Espiritualidade, religiosidade e o fim do mundo

abril 12, 2009 por admin  
Arquivado em Destaques, Razao x Fé

Sempre me perguntei o porquê de existir tantas religiões no mundo. O fato de seguir uma crença como verdade incontestável sempre foi algo que nunca consegui fazer, o que já me levou a criticar e discutir muito sobre isso.  Porém, nunca deixei de pensar a respeito e de buscar a resposta para essa questão.

Essa busca de espiritualidade pelo ser humano através das várias religiões me fez compreender a necessidade das mesmas, tal como me fez entender as diversas interpretações sobre a vida e o destino do homem na Terra.

O homem é a espécie dominante do planeta. Um trajeto evolutivo que começou a quatro milhões de anos atrás e que culminou na nossa espécie a apenas 150 mil anos. Bem, em termos de tempo e de história do planeta, isso é um segundo, porém nesse segundo demos um salto enorme de consciência e nos tornamos juntos com a natureza, construtores dos espaços que atuamos.

Assim construímos as nossas vilas, cidades e países. Só que tudo isso aconteceu através de muita dor e sofrimento. Através de guerras que muitas vezes foram motivadas por ambições individuais.

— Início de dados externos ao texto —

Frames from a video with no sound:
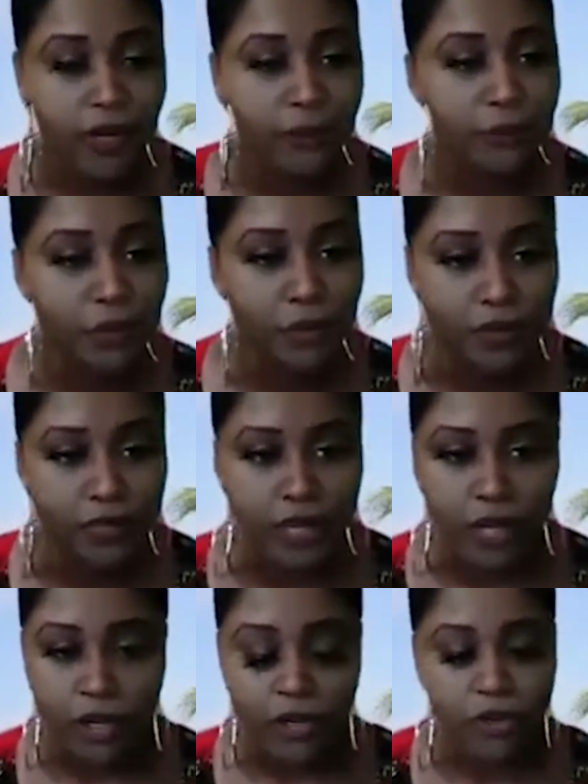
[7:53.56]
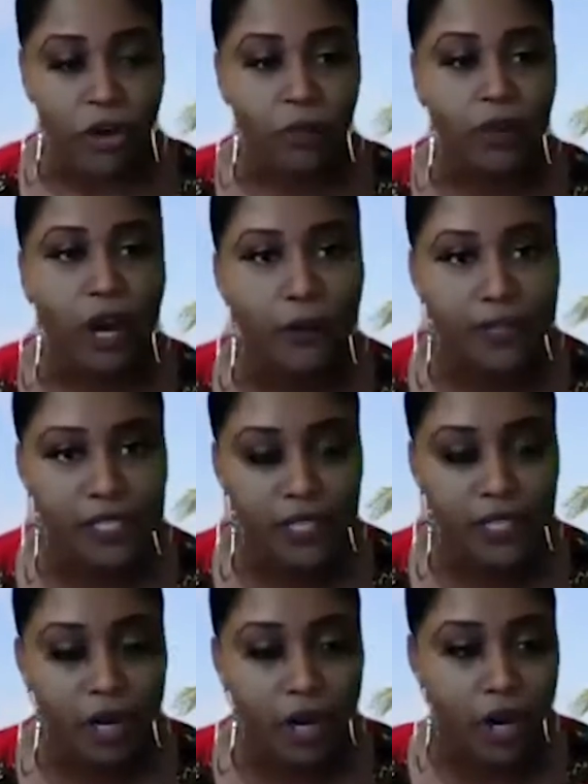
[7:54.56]
beauty? You know, we always hear,
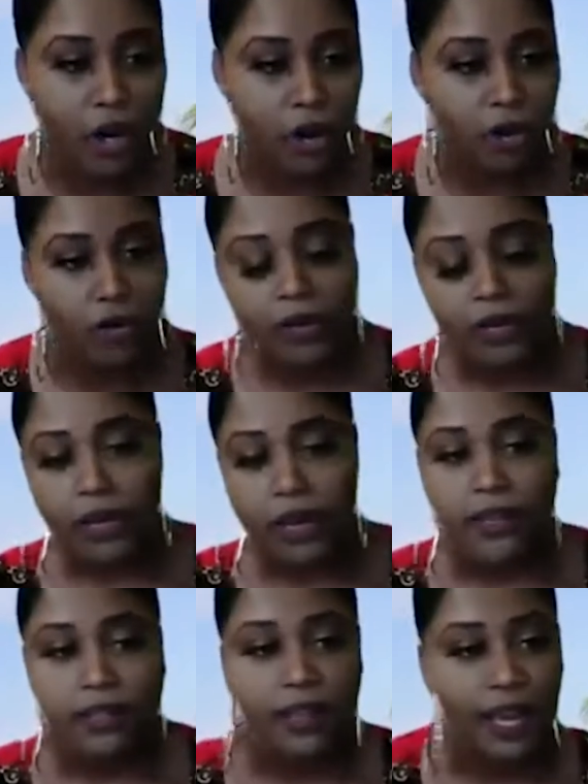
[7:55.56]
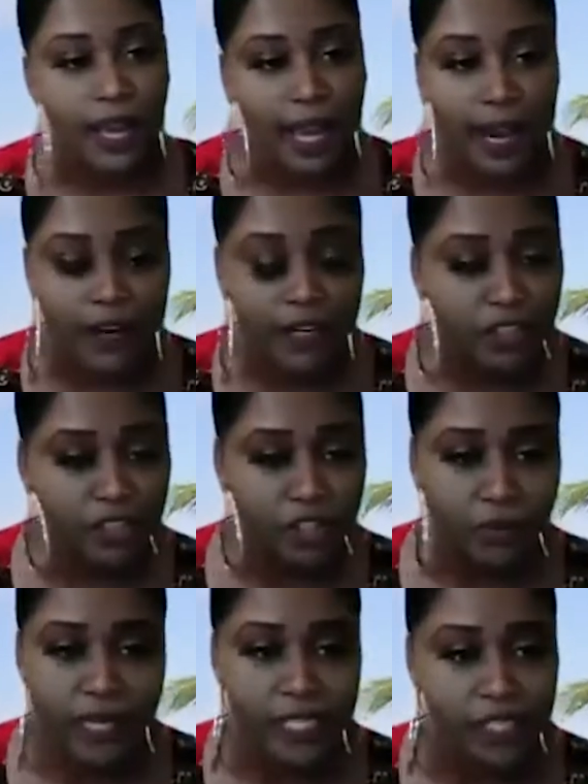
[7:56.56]
oh, the hair industry
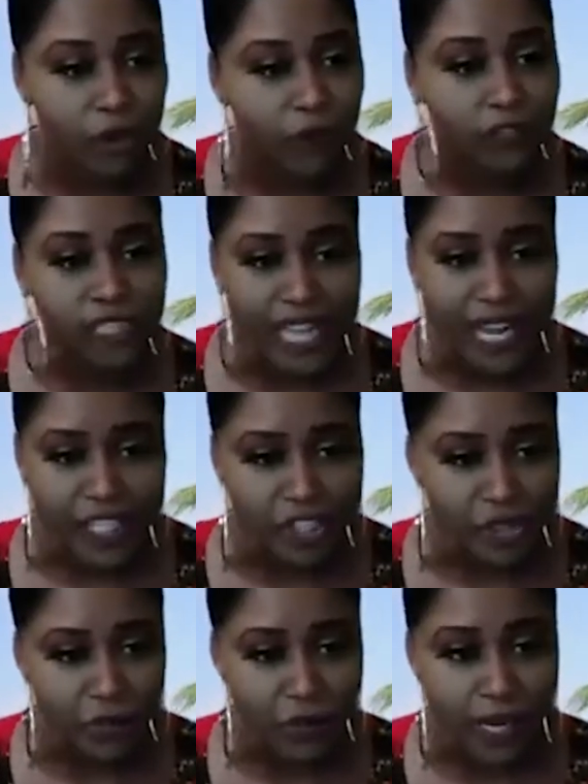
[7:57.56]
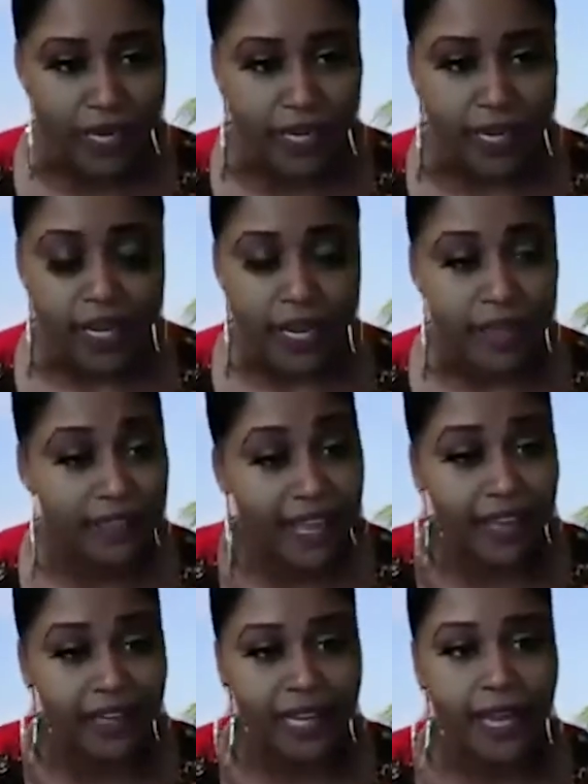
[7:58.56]
is oversaturated. And that,
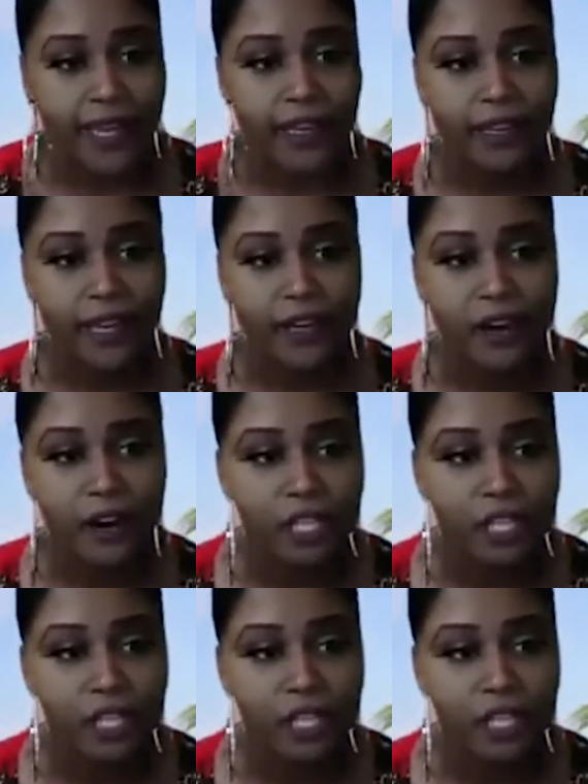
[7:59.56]
like, can cause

Para que o mundo de hoje se tornasse realidade, fomos repetindo estes padrões de ação em escalas cada vez maiores.  Ok. É exatamente aqui que quero entrar para explicar o meu ponto de vista e iniciar a discussão.

Seguindo essa lógica, me pergunto:

- Para onde estamos caminhando? Existe um destino?

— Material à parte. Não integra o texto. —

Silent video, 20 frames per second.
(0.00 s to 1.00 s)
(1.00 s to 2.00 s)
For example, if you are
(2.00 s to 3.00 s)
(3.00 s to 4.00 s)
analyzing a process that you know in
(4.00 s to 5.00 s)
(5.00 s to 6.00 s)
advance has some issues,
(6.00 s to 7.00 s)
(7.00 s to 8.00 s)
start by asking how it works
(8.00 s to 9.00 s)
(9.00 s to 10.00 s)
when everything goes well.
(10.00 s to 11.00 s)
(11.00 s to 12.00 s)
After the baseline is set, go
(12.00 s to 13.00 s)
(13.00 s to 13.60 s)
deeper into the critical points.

Bem, um destino que conhecemos e que é propagado por diversas religiões e credos é o do Fim do Mundo. Ontem, ao assistir ao filme Presságio com Nicolas Cage, me deparei com mais uma versão cinematográfica sobre o assunto e me propus a pensar sobre o que isso representa para a humanidade.

Afinal, existe algo de real sobre isso? Porque tantas religiões, profetas e pessoas alertam para um fim eminente? Cheguei à seguinte conclusão:

Imagine que você é um profeta do ano 100 DC. Um estudioso do seu povo e do seu tempo e que realmente se importa com as pessoas.

Através da observação e análise você percebe que a humanidade é um grupo heterogêneo composto de diversas individualidades em graus diferenciados de consciência; que por serem seres sociais sentem a necessidade de estarem incluídos em grupos. Percebe também, que para alcançar destaque no grupo, os indivíduos agem egoisticamente e por muitas vezes menosprezam outros componentes.  Pois bem, a partir desse ponto você compreende que o homem sempre estará em guerra enquanto não mudar esse comportamento. Afinal, isto é um resquício da auto preservação. Motor evolucionário que nos trouxe até aqui.

Um sábio dessa época conseguiria ver o futuro, pois perceberia esse comportamento se repetindo em escalas maiores até atingir a destruição total da humanidade. Seja isso influenciado por algo extra material, seja por conclusão própria.  A pergunta é:

- O que ele faz para mudar isso?  Se hoje em dia, com todas as evidências ainda é difícil convencer as pessoas, imagina em um mundo bárbaro?

O profeta usa o medo, pois o oculto trás temor e gera respeito. Só assim, consegue atrair a atenção de um publico indolente que é ignorante em sua essência.  Tenta mudar o homem com as ferramentas que possui. Utiliza de símbolos e rituais para moldar o homem a uma realidade mais fraterna.

Hoje não é diferente. Ainda temos ignorantes e indolentes em nossas sociedades,  daí a necessidade de ainda existirem essas igrejas neo-pentecostais a utilizar de toda a simbologia milenar cristã para incutir, nas mentes que ainda não compreendem por si só, que o amor para com o próximo é a peça fundamental para vivermos em paz.

A religião é apenas um caminho para se chegar à espiritualidade que nasce na nossa alma, na busca do encontro de nós mesmos.

O fim do mundo chegará para aqueles que não quiserem ouvir o chamado que partiu da própria humanidade consciente que quer se tornar adulta e seguir o caminho que lhe compete. O caminho de co-criadora de um mundo melhor.